**Work instructions**
All the entries need to be duplicated exactly, with the pictures omitted.
---------------
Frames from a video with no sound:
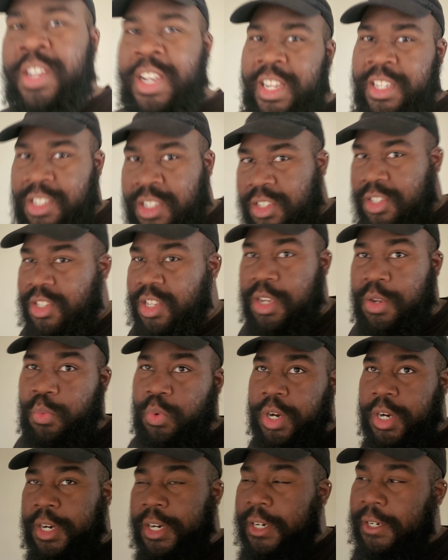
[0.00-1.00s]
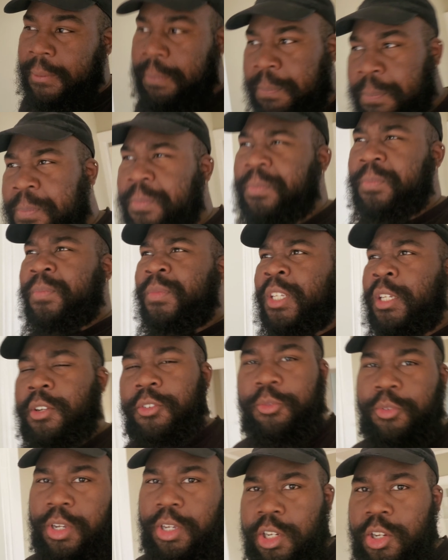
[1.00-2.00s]
guys can see, we're um,
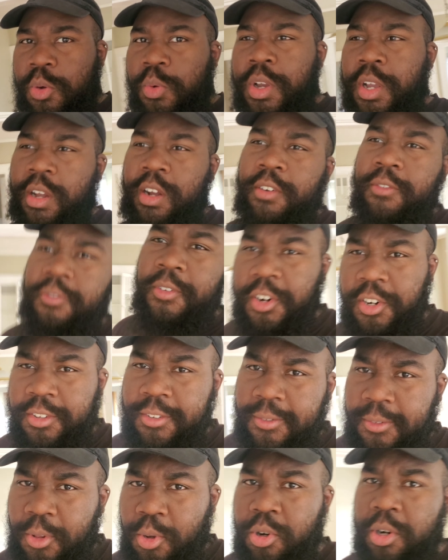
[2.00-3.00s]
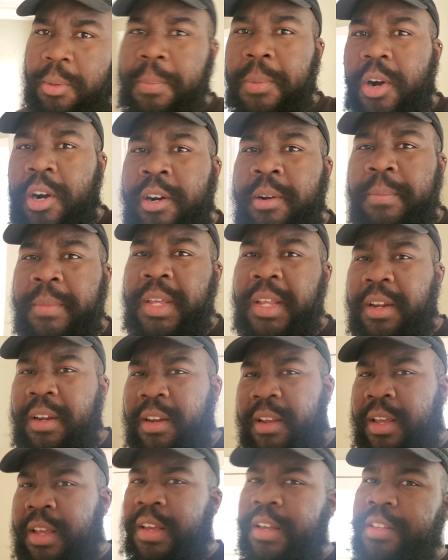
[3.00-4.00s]
redoing our first floor apartment.
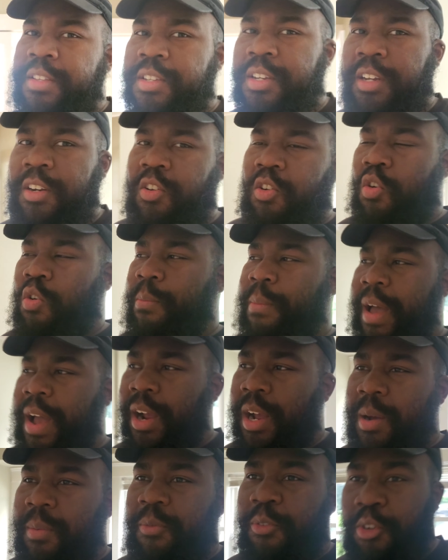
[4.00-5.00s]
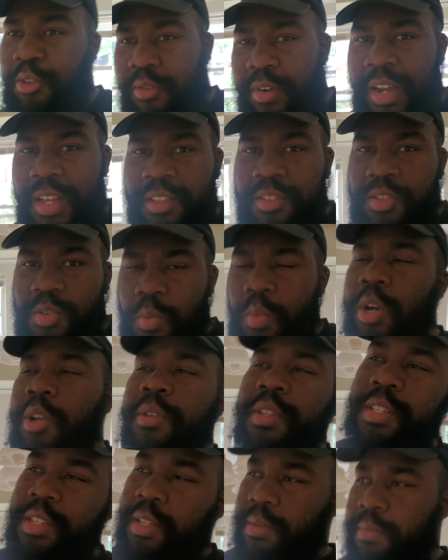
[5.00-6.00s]
It's gonna go back up for rent.
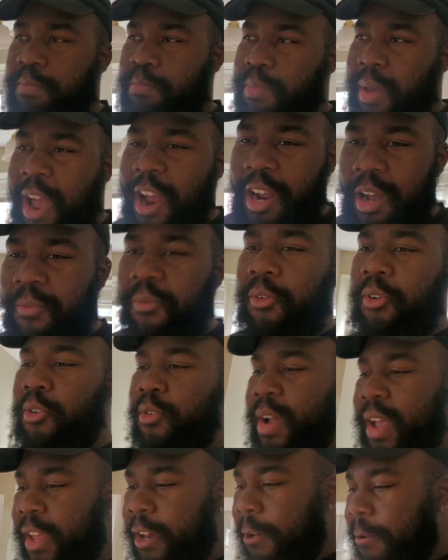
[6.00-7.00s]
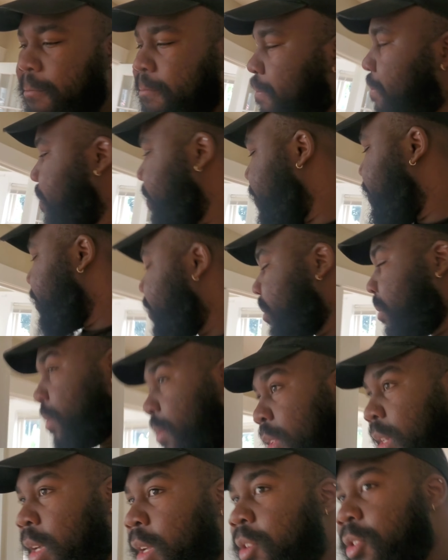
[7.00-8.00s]
Well, it's back up for rent.
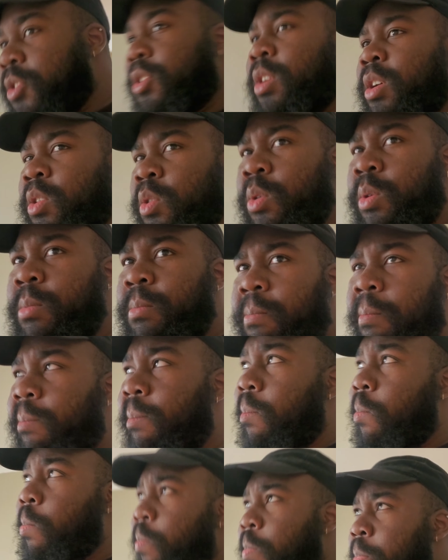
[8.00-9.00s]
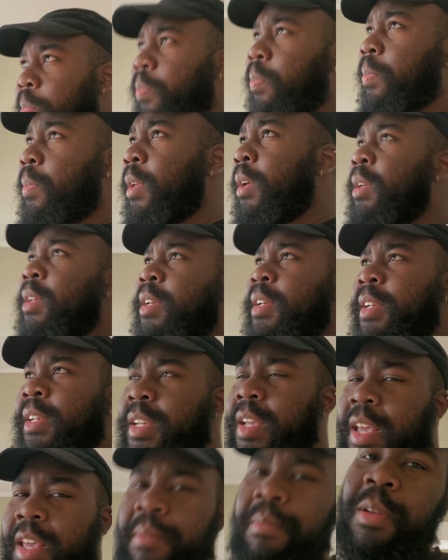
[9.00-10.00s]
So
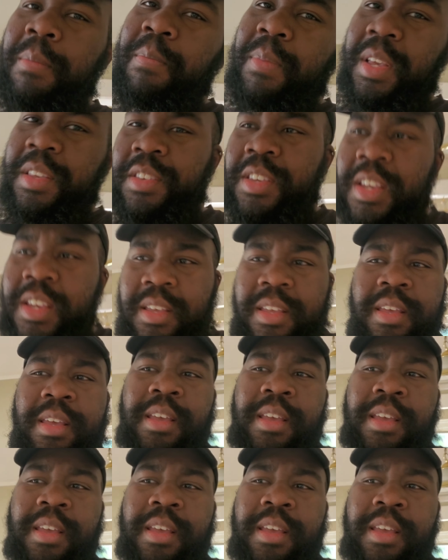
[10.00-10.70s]
yeah, I've been busy.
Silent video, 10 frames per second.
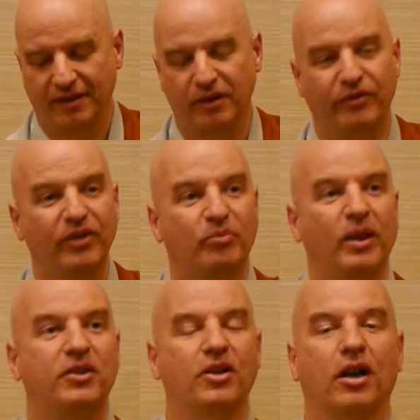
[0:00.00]
the fifth
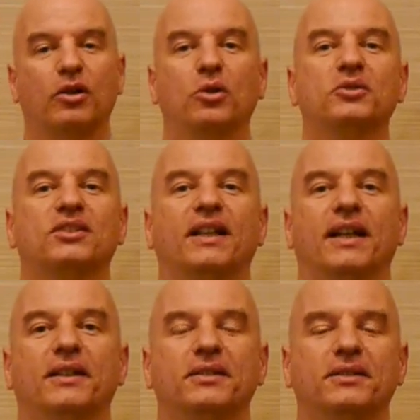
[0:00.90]
patriarch goes
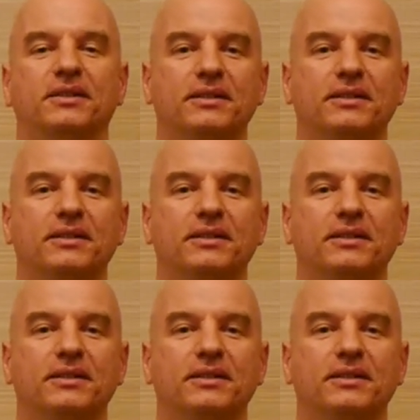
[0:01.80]
there.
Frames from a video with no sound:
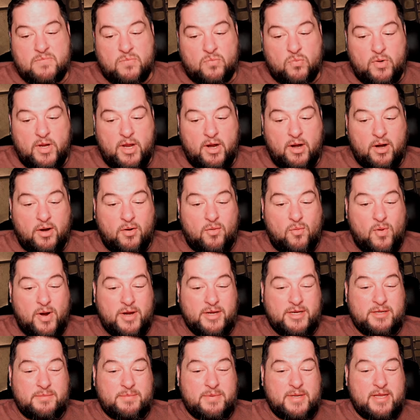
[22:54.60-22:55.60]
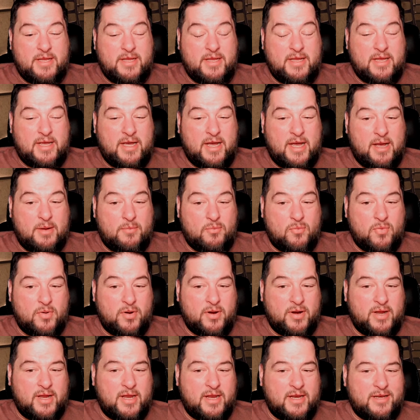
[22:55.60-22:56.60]
we are going to be,
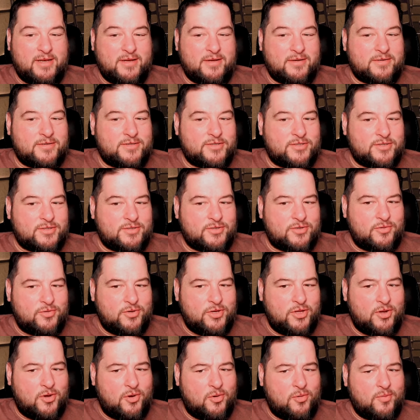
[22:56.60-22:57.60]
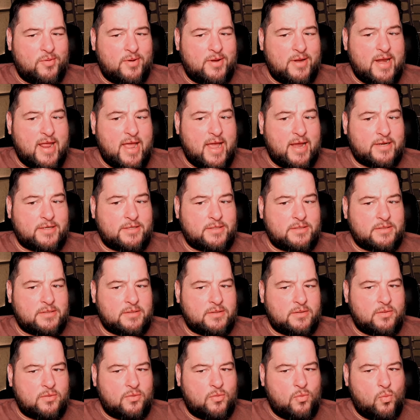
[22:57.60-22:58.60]
we're in studio next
---------------
**Exercise output**
Frames from a video with no sound:
[0.00-1.00s]
[1.00-2.00s]
guys can see, we're um,
[2.00-3.00s]
[3.00-4.00s]
redoing our first floor apartment.
[4.00-5.00s]
[5.00-6.00s]
It's gonna go back up for rent.
[6.00-7.00s]
[7.00-8.00s]
Well, it's back up for rent.
[8.00-9.00s]
[9.00-10.00s]
So
[10.00-10.70s]
yeah, I've been busy.
Silent video, 10 frames per second.
[0:00.00]
the fifth
[0:00.90]
patriarch goes
[0:01.80]
there.
Frames from a video with no sound:
[22:54.60-22:55.60]
[22:55.60-22:56.60]
we are going to be,
[22:56.60-22:57.60]
[22:57.60-22:58.60]
we're in studio next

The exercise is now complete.